Material supplied:
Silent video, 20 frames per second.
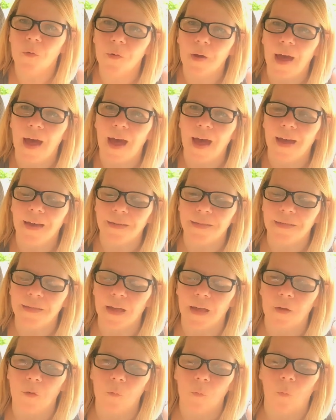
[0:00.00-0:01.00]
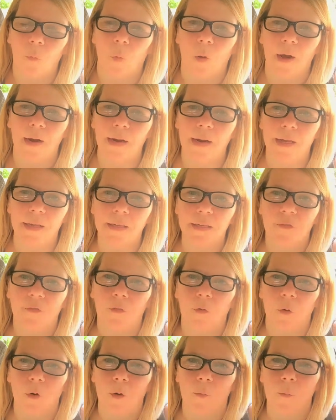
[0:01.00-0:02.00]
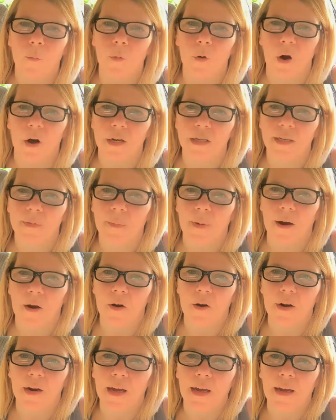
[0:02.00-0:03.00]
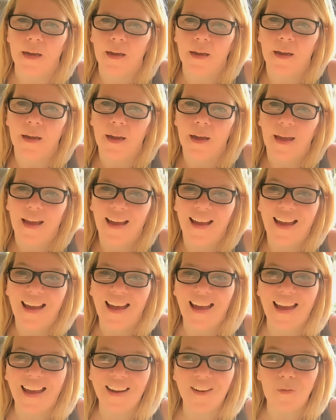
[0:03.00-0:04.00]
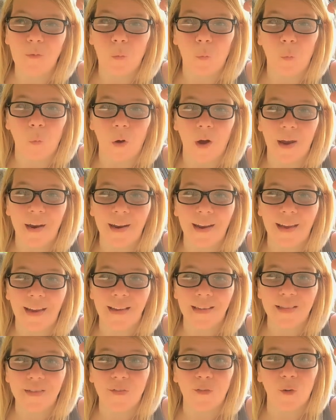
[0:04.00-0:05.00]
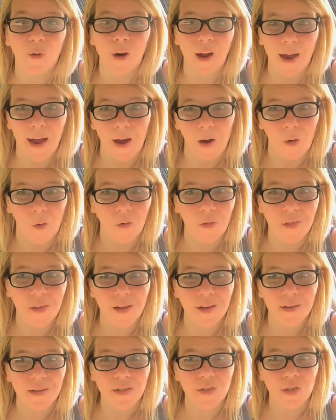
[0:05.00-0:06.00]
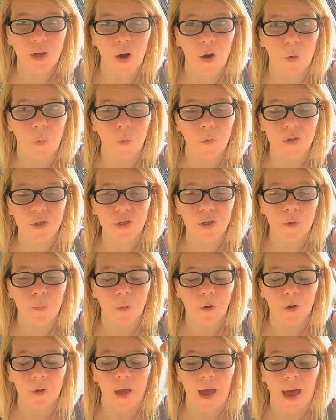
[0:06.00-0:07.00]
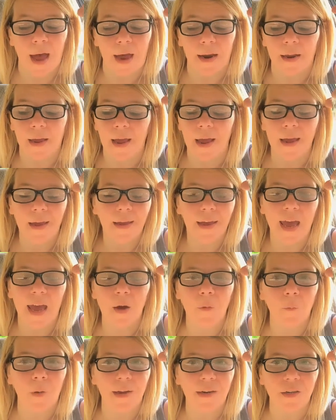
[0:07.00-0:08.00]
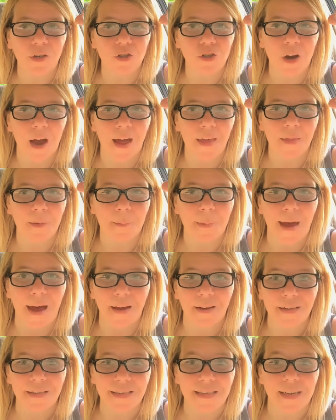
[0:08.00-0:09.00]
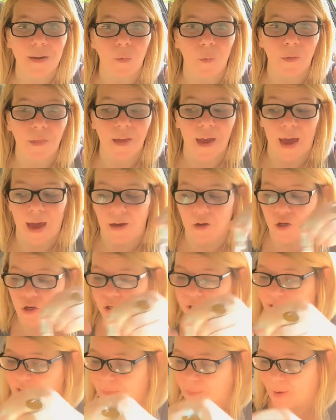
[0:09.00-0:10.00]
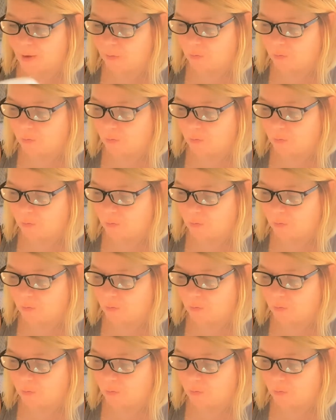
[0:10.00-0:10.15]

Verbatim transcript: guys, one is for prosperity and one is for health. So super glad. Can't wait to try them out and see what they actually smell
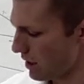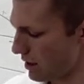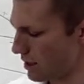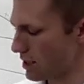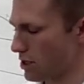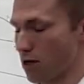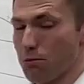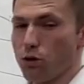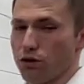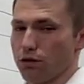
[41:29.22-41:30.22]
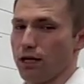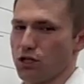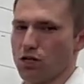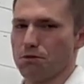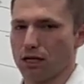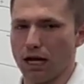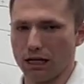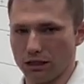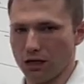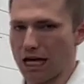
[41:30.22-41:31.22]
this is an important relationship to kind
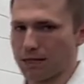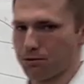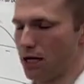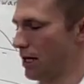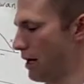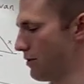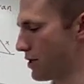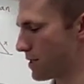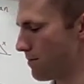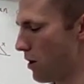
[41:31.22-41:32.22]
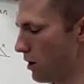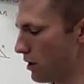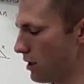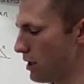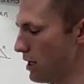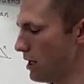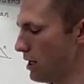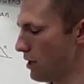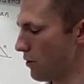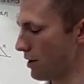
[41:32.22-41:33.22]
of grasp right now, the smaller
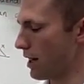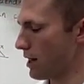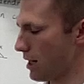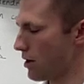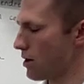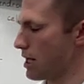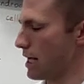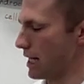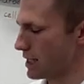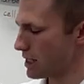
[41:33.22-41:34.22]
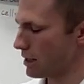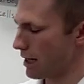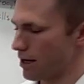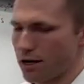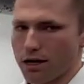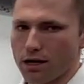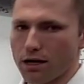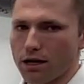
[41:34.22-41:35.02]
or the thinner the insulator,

Assigned task:
Recreate the listing above word for word, dropping each picture it contains.

Task answer:
Silent video, 20 frames per second.
[0:00.00-0:01.00]
[0:01.00-0:02.00]
[0:02.00-0:03.00]
[0:03.00-0:04.00]
[0:04.00-0:05.00]
[0:05.00-0:06.00]
[0:06.00-0:07.00]
[0:07.00-0:08.00]
[0:08.00-0:09.00]
[0:09.00-0:10.00]
[0:10.00-0:10.15]

Verbatim transcript: guys, one is for prosperity and one is for health. So super glad. Can't wait to try them out and see what they actually smell
[41:29.22-41:30.22]
[41:30.22-41:31.22]
this is an important relationship to kind
[41:31.22-41:32.22]
[41:32.22-41:33.22]
of grasp right now, the smaller
[41:33.22-41:34.22]
[41:34.22-41:35.02]
or the thinner the insulator,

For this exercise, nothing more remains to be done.